Happy King Day POU!
This week we will highlight greats in the word of Pool and we start it off with none other than MLK himself!
King’s love of pool has been well documented. There’s a famous photo of him lining up a shot with the pool cue behind his back, a shot that only a skillful player could make or even attempt. Biographies say that King, to the dismay of his more traditionally Baptist father, took up pool at Crozier Theological Seminary while pursuing his doctorate. In a book called “Reflections on Our Pastor Dr. Martin Luther King, Jr., at Dexter Avenue Baptist Church,” one of King’s former parishioners says King used pool to connect to Montgomery residents ignored by other preachers.
“I knew some of the guys who hung out in the vicinity of the pool room,” Wiley Thomas writes. “One or two of them were real thugs. However, these, too, loved Martin Luther King Jr.
“Wherever he went the pool room element followed. This element usually will not follow preachers, but then preachers do not usually go to pool rooms either.”

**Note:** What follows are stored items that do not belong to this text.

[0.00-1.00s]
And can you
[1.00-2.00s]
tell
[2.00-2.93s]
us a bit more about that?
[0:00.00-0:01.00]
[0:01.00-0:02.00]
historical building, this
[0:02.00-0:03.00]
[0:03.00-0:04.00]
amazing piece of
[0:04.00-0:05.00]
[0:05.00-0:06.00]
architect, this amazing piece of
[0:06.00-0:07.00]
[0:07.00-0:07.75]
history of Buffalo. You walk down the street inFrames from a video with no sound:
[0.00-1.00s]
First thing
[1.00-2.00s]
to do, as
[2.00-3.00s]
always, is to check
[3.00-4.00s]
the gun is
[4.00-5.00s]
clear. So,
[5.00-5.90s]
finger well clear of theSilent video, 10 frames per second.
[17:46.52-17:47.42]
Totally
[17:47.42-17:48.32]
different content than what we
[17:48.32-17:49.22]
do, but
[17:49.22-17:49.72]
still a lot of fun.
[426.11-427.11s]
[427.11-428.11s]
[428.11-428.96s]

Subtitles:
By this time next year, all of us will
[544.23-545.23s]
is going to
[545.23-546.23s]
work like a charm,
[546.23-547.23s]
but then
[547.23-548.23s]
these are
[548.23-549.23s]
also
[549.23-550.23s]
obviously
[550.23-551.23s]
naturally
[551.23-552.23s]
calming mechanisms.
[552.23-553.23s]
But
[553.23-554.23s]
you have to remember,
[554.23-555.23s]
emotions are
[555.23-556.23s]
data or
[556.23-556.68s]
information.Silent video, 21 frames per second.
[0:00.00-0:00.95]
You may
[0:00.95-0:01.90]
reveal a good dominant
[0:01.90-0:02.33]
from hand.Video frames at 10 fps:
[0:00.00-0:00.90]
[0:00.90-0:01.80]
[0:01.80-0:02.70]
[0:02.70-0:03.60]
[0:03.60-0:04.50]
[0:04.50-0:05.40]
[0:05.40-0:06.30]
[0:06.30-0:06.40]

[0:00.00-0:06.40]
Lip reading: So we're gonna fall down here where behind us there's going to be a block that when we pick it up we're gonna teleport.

When racists firebombed King’s home in Montgomery, there were some members of Dexter who rushed over, Thomas writes, “but most of the people standing in the dark were community folk. The common people who loved and admired him.”
Despite having read of King’s love of pool, it wasn’t until Wednesday that I’d talked to anyone about what it was like playing with him. “He was good,” Alexander said Wednesday. “He was good,” and he described how calmly King would call out the shots he was about to make.
In the 50 years since his assassination, King has been sanitized and deified. He’s been stripped of his humanity, leaving much of the public with the impression of him as an ethereal civil rights saint. And that image of him contradicts one of his most salient arguments, that “Everybody can be great, because everybody can serve.”